When you think startups, you tend to think of the latte-sipping elite of Silicon Valley, right? Yeah, me too. Most people do. And yet, Canva, one of the most successful startups going around is a homegrown venture.
For those of you who don’t know, Canva is a free, easy-to-use graphic layout web app. It let’s users make business cards, posters and a heap of other templates. And the thing is, they’re all really, really pretty. Even the free templates and images are gorgeous. And if you want to get even fancier, premium design elements are going for next to nothing – around about a dollar.
Canva is the brainchild of 28 year-old millennial Melanie Perkins and was conceived in 2007 while she was teaching graphic design students how to use more complicated (and costly!) programs like InDesign and Photoshop. Perkins and her partner Cliff Obrecht approached and won over Cameron Adams (who had been lead designer of Google Wave) in 2012. Adams used his connections to hook the infant company up with Bill Tai, a kite-surfing enthusiast who hosted a (wait for it) Kite Camp for ‘entrepreneurs, innovators, and athletes’. Perkins was invited to the camp and got to pitch her concept to a bunch of Silicon Valley heavyweights. Next thing they knew, they had a $3 million seed investment from the likes of Facebook’s Director of Engineering and former Google Maps Co-Founder Lars Rasmussen, Yahoo CFO Ken Goldman and Seek Co-Founder Paul Bassat. With that, they launched Canva in 2013. Three years later, Canva has 10 million users over 179 countries.

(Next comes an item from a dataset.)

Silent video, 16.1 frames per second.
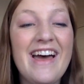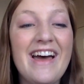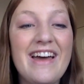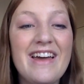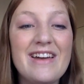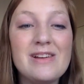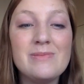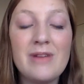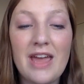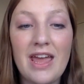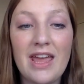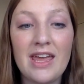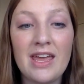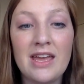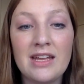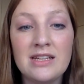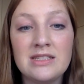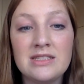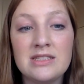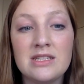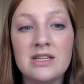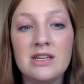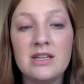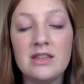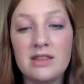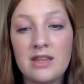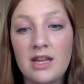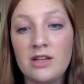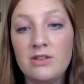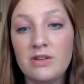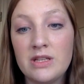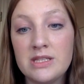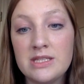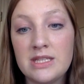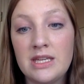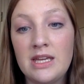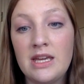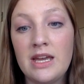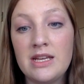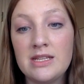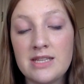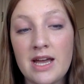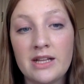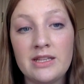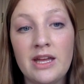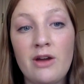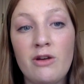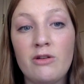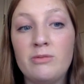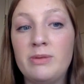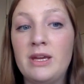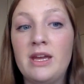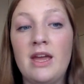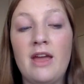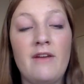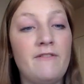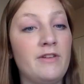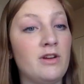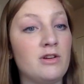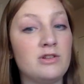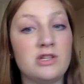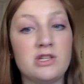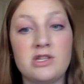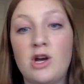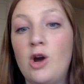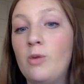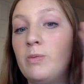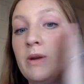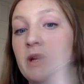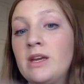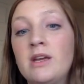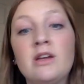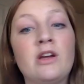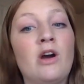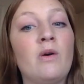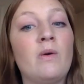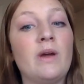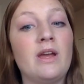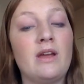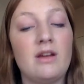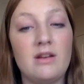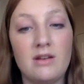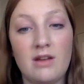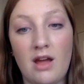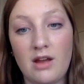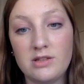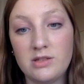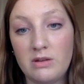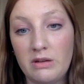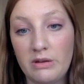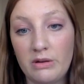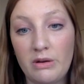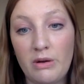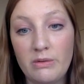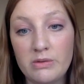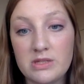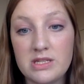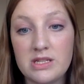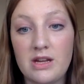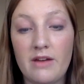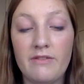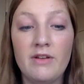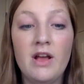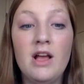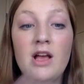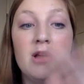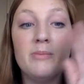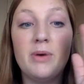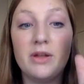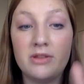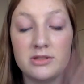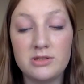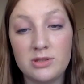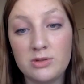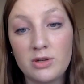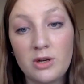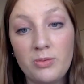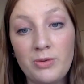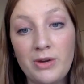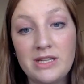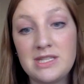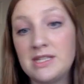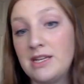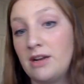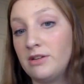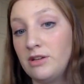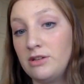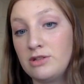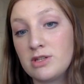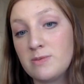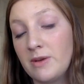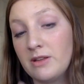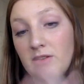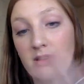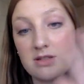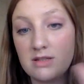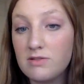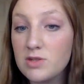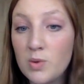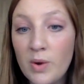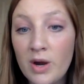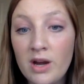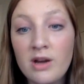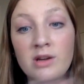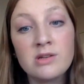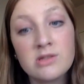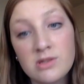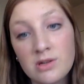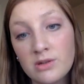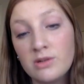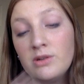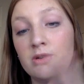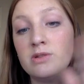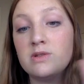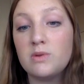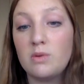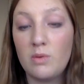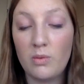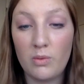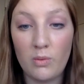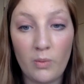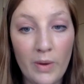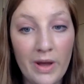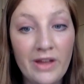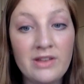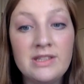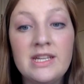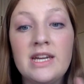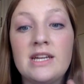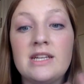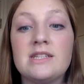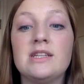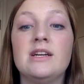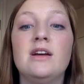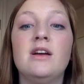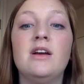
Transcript: And then you can see exactly how it would be if you're just opening and going, not doing your own stuff. But the tutorial breaks it down. You just make lots of squares, circles, weld it,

From such humble and well-intentioned origins, the company hasn’t stopped growing and is now worth almost 500 MILLION big ones. And the thing is, this growth has predominantly been organic, based on word of mouth and content-marketing rather than traditional digital advertising. Funding comes from all areas (including the actor Owen Wilson), though the most recent cash injections came from Silicon Valley-based firm Felicis Ventures and Australian VC firm Blackbird Ventures. But the thing is, Canva doesn’t burn through a lot of this capital to market itself, unlike a lot of Sil Valley brands. In fact, it hasn’t even spent last year’s injection of approximately $20 million. This, combined with this year’s capital, gives Canva around $40 million in the bank to do pretty much whatever they want with.
Perkins has credited the success of Canva in part to the federal government’s Commercialisation Australia grant which she claims is the reason the company could keep their team Australia-based (their office is in Sydney). Governmental encouragement isn’t super strong, but with incentive like this, and the fact that more and more investors are looking to Australia for the Next Big Thing, means that Australia’s startup culture is really starting to take off.
Another Aussie company, Culture Amp (who make a staff survey tool and analytics platform) recently closed a $13.5million round of funding with big name US and Aussie investors, including Felicis Ventures. Australian companies are investing too and the rise of crowd-sourcing means that anyone with a good idea can take action to turn it into a reality.
With the maturing of Australia’s startup culture, numerous world-class startup incubators and accelerators have arrived on the scene – predominantly in Sydney, Melbourne and Brisbane. Places like Little Tokyo Two in Brisbane, AngelCube and Blue Chilli in Melbourne, StartMate and Muru-D in Sydney are fostering the growth of Australian ideas and Australian businesses. For entrepreneurial types, the money is there, and so is the support.
Savvy entrepreneurs are findings ways to develop their companies and find success here and abroad. Indeed, our start up sector has the potential to contribute $109 billion to the Australian economy by 2033. While some may bemoan the Australian Government’s entrepreneurial support and mock Malcolm Turnbull’s Ideas Revolution, it looks like the proof is in the pudding. Those hungry enough for it will find a way.